Explorer
Source : Courrier International (27/12/2021)
Voir le panoramaItalie : en prison, “la génération de mafiosi la plus cultivée de tous les temps”
Condamnés à perpétuité pour des crimes de sang, les anciens chefs mafieux de la Cosa Nostra sicilienne profitent de leur temps en prison pour lire et s’instruire. Entre brillants étudiants universitaires et néophilosophes, le quotidien Domani dresse le portrait de ces criminels épris de culture.
Il existe une mafia qui ne ressemble guère à celle que nous connaissons depuis toujours, vulgaire et ignorante. La mafia du passé, c’était celle des petits mots cryptiques et bourrés de fautes écrits par Bernardo Provenzano. Ou encore celle de Totò Riina, qui se vantait de ne pas être allé au-delà du CM2. Dans les repaires des mafieux ordinaires, les limiers trouvaient toujours une bible. Et pour le chapitre littérature, c’était souvent tout. Mais les boss qui ont grandi à l’ombre du clan historique des Corleonesi n’ont pas pris exemple sur leurs prédécesseurs.
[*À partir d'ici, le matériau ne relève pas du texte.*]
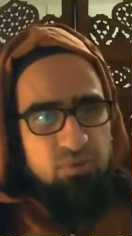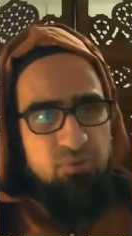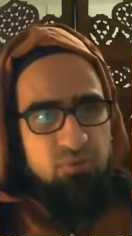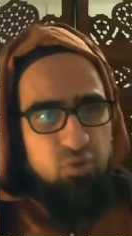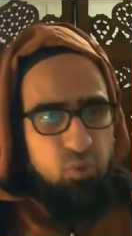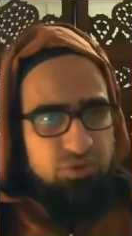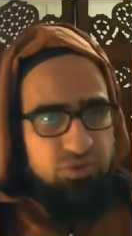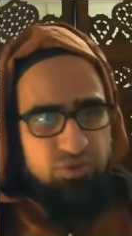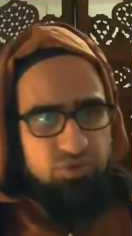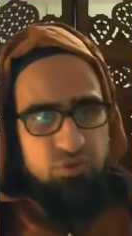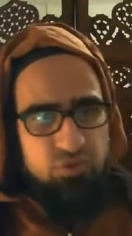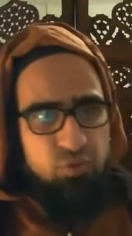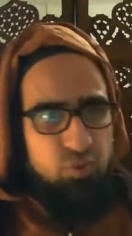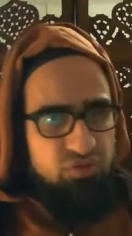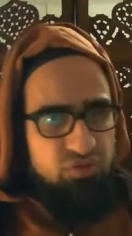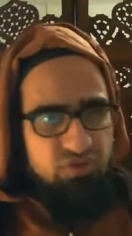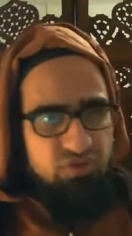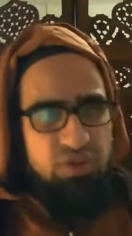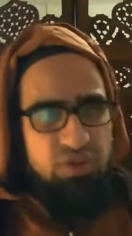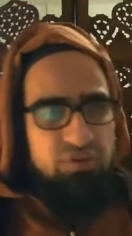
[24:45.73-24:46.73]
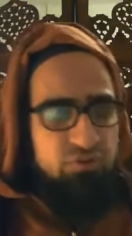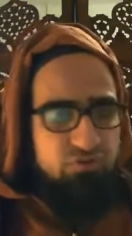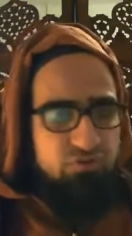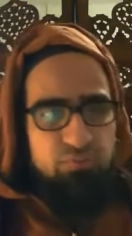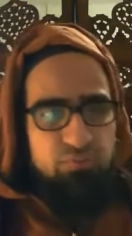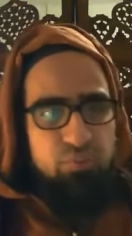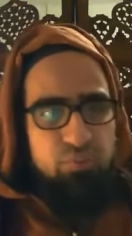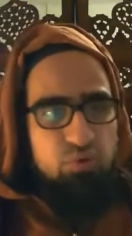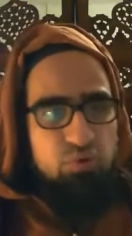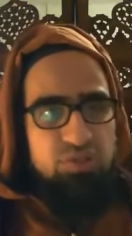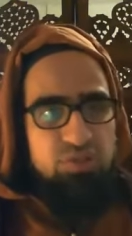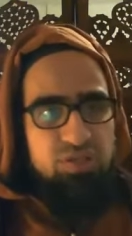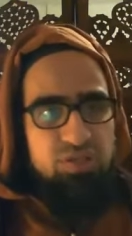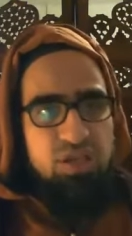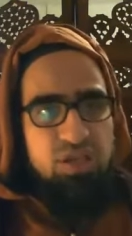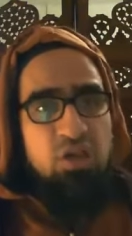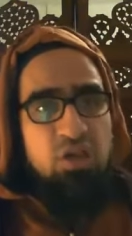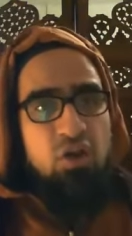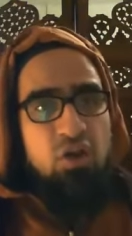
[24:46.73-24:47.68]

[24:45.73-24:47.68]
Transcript: 20, 25 different points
Au contraire, ils ont trouvé refuge dans la culture.
Enfermés pendant un quart de siècle dans des cellules qui n’étaient rien que des trous, ils se sont retrouvés seuls avec Fiodor Dostoïevski et ses Frères Karamazov, Léon Tolstoï, Italo Svevo, Boris Pasternak, Luigi Pirandello, les philosophes allemands, les théologiens protestants, Virgile et Emmanuel Kant. Et c’est ainsi, en cellule d’isolement, qu’est née la génération de mafiosi la plus cultivée de tous les temps.
Alors que dehors, on lit de moins en moins, dedans, on dévore les bouquins.
L’histoire de Giuseppe Grassonelli condamné à perpétuité en 1992 pour plusieurs meurtres en dit long. Envoyé pour la première fois dans la prison de l’île de Pianosa, le 15 novembre 1992, il trouve sous le matelas de sa couchette un exemplaire de Guerre et Paix. Il se met à le lire, mais, ne comprenant pas ce qui est écrit, il fond en larmes de désespoir. C’est alors que pour se sauver de l’enfer de la perpétuité, il décide de se lancer corps et âme dans les études. Au bout de quinze ans d’isolement, il a accouché d’un mémoire : “Les mouvements révolutionnaires napolitains de 1799 et les soulèvements dans les provinces du royaume”, d’un premier diplôme en lettres, et, bientôt, d’un second en philosophie. Voilà la révolution culturelle de la Cosa Nostra sicilienne.